Set down the entries exactly as they appear, apart from the images, which stay out.

--*--

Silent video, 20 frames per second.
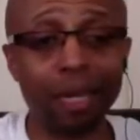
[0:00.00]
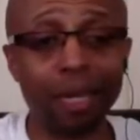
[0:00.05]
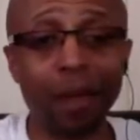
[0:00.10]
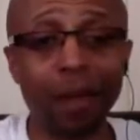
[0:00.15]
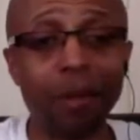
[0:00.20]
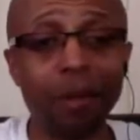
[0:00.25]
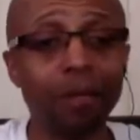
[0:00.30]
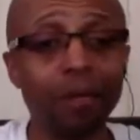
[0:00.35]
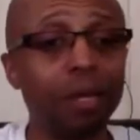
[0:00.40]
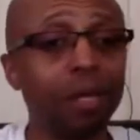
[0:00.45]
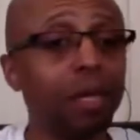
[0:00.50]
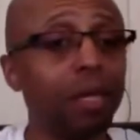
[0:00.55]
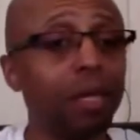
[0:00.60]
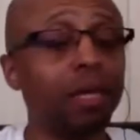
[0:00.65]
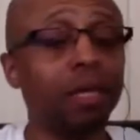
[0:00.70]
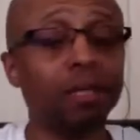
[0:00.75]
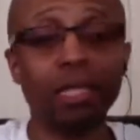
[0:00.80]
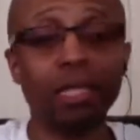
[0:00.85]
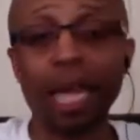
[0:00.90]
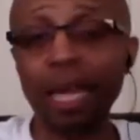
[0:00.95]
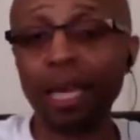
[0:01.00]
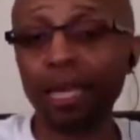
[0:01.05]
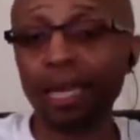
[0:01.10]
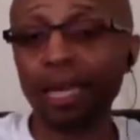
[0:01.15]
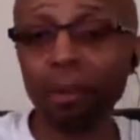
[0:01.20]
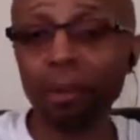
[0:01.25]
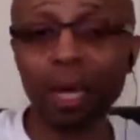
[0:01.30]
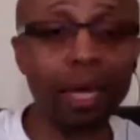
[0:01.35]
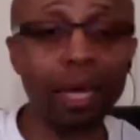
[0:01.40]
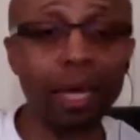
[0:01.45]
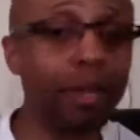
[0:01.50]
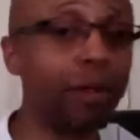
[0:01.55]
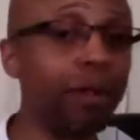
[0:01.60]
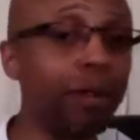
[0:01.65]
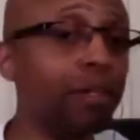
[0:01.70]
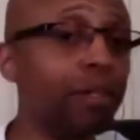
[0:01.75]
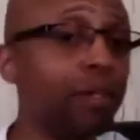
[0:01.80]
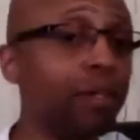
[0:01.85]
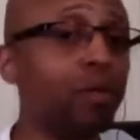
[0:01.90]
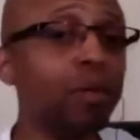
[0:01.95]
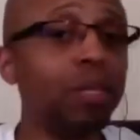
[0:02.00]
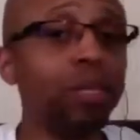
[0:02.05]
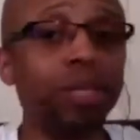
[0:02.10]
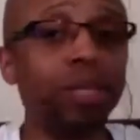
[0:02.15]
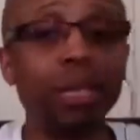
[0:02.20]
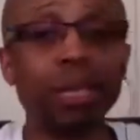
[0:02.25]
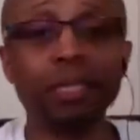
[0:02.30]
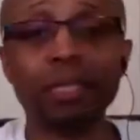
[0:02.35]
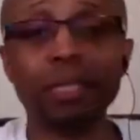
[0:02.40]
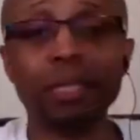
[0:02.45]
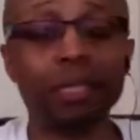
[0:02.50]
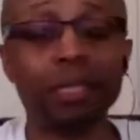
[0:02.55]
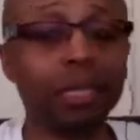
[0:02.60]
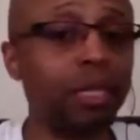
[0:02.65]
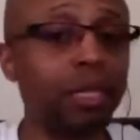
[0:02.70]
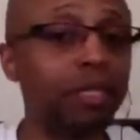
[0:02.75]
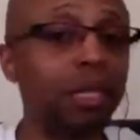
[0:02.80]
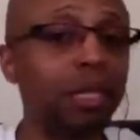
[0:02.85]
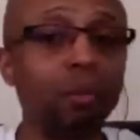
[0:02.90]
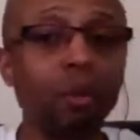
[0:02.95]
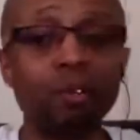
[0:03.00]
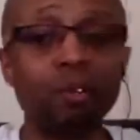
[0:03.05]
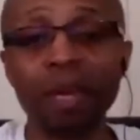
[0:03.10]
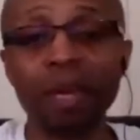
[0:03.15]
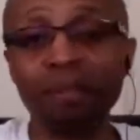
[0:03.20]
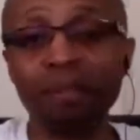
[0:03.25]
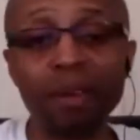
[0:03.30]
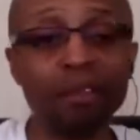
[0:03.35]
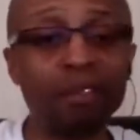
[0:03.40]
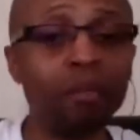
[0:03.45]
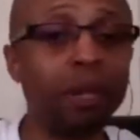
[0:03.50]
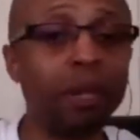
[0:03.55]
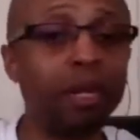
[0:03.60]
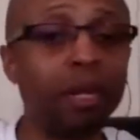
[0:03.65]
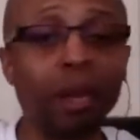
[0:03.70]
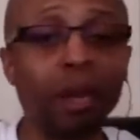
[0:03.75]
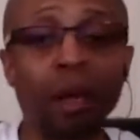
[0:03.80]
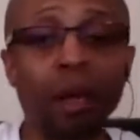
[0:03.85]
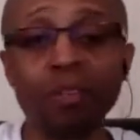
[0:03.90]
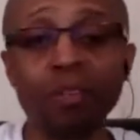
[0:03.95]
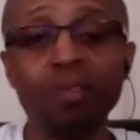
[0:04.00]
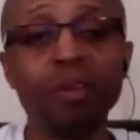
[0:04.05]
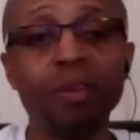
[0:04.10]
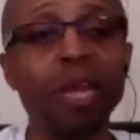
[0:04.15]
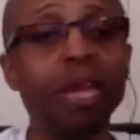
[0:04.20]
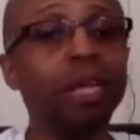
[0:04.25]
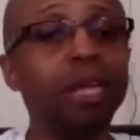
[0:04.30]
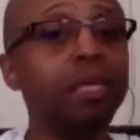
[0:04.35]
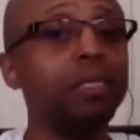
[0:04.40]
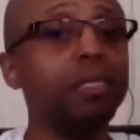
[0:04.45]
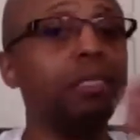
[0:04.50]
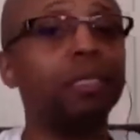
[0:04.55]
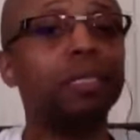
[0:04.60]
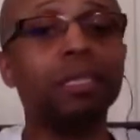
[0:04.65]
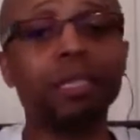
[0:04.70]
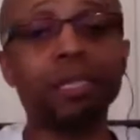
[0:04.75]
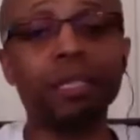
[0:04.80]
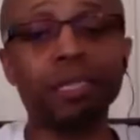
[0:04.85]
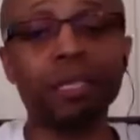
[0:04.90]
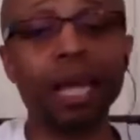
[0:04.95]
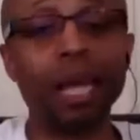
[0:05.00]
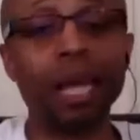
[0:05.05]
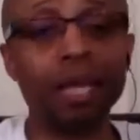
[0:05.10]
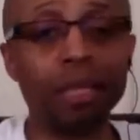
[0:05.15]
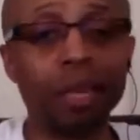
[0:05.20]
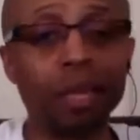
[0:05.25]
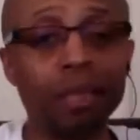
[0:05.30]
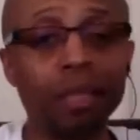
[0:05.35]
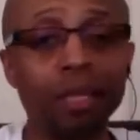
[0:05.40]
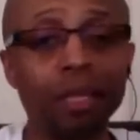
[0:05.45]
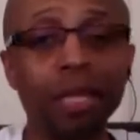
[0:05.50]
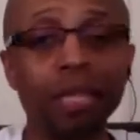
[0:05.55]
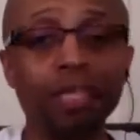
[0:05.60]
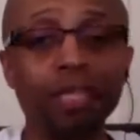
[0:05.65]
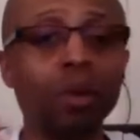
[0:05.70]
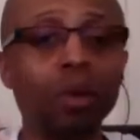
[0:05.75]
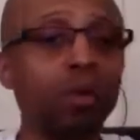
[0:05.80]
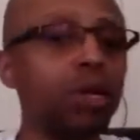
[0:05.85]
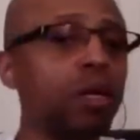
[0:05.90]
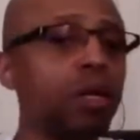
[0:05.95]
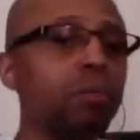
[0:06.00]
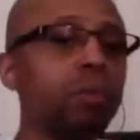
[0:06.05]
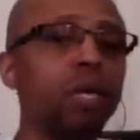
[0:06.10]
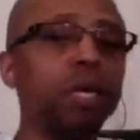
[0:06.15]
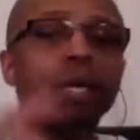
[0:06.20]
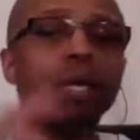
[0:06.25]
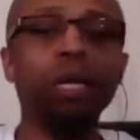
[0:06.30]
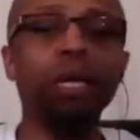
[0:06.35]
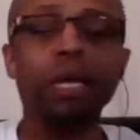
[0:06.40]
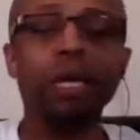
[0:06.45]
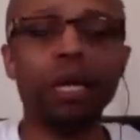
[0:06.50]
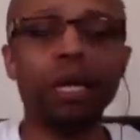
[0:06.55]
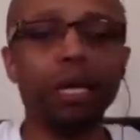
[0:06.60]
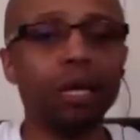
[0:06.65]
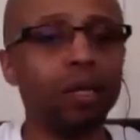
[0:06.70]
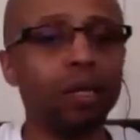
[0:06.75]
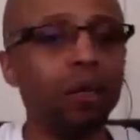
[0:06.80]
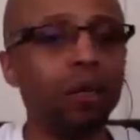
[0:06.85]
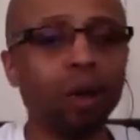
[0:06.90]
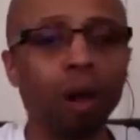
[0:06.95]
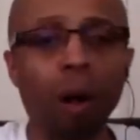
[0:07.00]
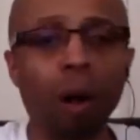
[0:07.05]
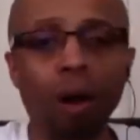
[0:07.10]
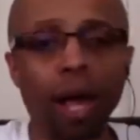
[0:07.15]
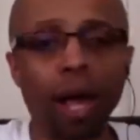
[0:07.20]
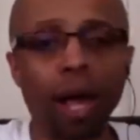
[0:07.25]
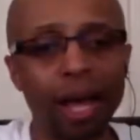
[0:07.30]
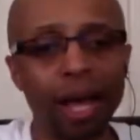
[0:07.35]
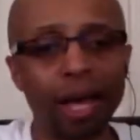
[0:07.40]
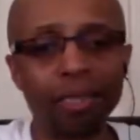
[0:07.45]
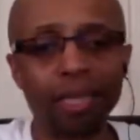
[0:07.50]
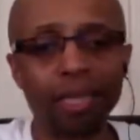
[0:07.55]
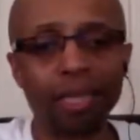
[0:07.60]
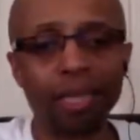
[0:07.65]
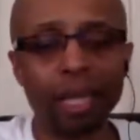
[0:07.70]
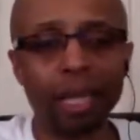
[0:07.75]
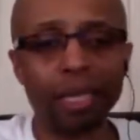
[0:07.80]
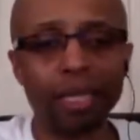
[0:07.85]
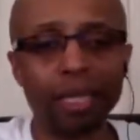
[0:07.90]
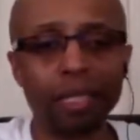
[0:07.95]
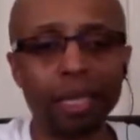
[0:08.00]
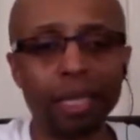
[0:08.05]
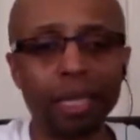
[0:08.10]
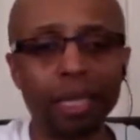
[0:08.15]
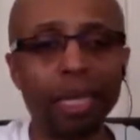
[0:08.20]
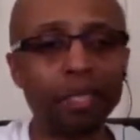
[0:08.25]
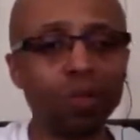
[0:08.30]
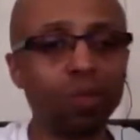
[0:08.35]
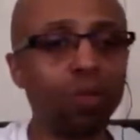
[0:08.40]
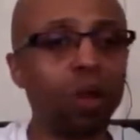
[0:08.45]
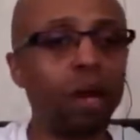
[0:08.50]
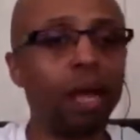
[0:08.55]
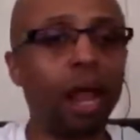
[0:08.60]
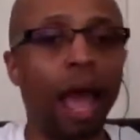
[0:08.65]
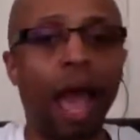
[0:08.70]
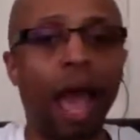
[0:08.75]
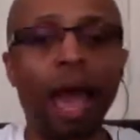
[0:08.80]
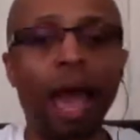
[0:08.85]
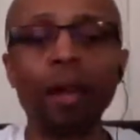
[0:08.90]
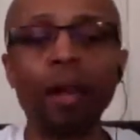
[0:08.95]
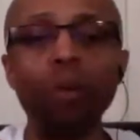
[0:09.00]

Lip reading: You know, taking them here, doing this, because you know, some of them have never been to Las Vegas and this, that, and the other thing. So we're going to be doing all kinds of things. And guess what?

--*--

[SOLUTION BELOW]:
Silent video, 20 frames per second.
[0:00.00]
[0:00.05]
[0:00.10]
[0:00.15]
[0:00.20]
[0:00.25]
[0:00.30]
[0:00.35]
[0:00.40]
[0:00.45]
[0:00.50]
[0:00.55]
[0:00.60]
[0:00.65]
[0:00.70]
[0:00.75]
[0:00.80]
[0:00.85]
[0:00.90]
[0:00.95]
[0:01.00]
[0:01.05]
[0:01.10]
[0:01.15]
[0:01.20]
[0:01.25]
[0:01.30]
[0:01.35]
[0:01.40]
[0:01.45]
[0:01.50]
[0:01.55]
[0:01.60]
[0:01.65]
[0:01.70]
[0:01.75]
[0:01.80]
[0:01.85]
[0:01.90]
[0:01.95]
[0:02.00]
[0:02.05]
[0:02.10]
[0:02.15]
[0:02.20]
[0:02.25]
[0:02.30]
[0:02.35]
[0:02.40]
[0:02.45]
[0:02.50]
[0:02.55]
[0:02.60]
[0:02.65]
[0:02.70]
[0:02.75]
[0:02.80]
[0:02.85]
[0:02.90]
[0:02.95]
[0:03.00]
[0:03.05]
[0:03.10]
[0:03.15]
[0:03.20]
[0:03.25]
[0:03.30]
[0:03.35]
[0:03.40]
[0:03.45]
[0:03.50]
[0:03.55]
[0:03.60]
[0:03.65]
[0:03.70]
[0:03.75]
[0:03.80]
[0:03.85]
[0:03.90]
[0:03.95]
[0:04.00]
[0:04.05]
[0:04.10]
[0:04.15]
[0:04.20]
[0:04.25]
[0:04.30]
[0:04.35]
[0:04.40]
[0:04.45]
[0:04.50]
[0:04.55]
[0:04.60]
[0:04.65]
[0:04.70]
[0:04.75]
[0:04.80]
[0:04.85]
[0:04.90]
[0:04.95]
[0:05.00]
[0:05.05]
[0:05.10]
[0:05.15]
[0:05.20]
[0:05.25]
[0:05.30]
[0:05.35]
[0:05.40]
[0:05.45]
[0:05.50]
[0:05.55]
[0:05.60]
[0:05.65]
[0:05.70]
[0:05.75]
[0:05.80]
[0:05.85]
[0:05.90]
[0:05.95]
[0:06.00]
[0:06.05]
[0:06.10]
[0:06.15]
[0:06.20]
[0:06.25]
[0:06.30]
[0:06.35]
[0:06.40]
[0:06.45]
[0:06.50]
[0:06.55]
[0:06.60]
[0:06.65]
[0:06.70]
[0:06.75]
[0:06.80]
[0:06.85]
[0:06.90]
[0:06.95]
[0:07.00]
[0:07.05]
[0:07.10]
[0:07.15]
[0:07.20]
[0:07.25]
[0:07.30]
[0:07.35]
[0:07.40]
[0:07.45]
[0:07.50]
[0:07.55]
[0:07.60]
[0:07.65]
[0:07.70]
[0:07.75]
[0:07.80]
[0:07.85]
[0:07.90]
[0:07.95]
[0:08.00]
[0:08.05]
[0:08.10]
[0:08.15]
[0:08.20]
[0:08.25]
[0:08.30]
[0:08.35]
[0:08.40]
[0:08.45]
[0:08.50]
[0:08.55]
[0:08.60]
[0:08.65]
[0:08.70]
[0:08.75]
[0:08.80]
[0:08.85]
[0:08.90]
[0:08.95]
[0:09.00]

Lip reading: You know, taking them here, doing this, because you know, some of them have never been to Las Vegas and this, that, and the other thing. So we're going to be doing all kinds of things. And guess what?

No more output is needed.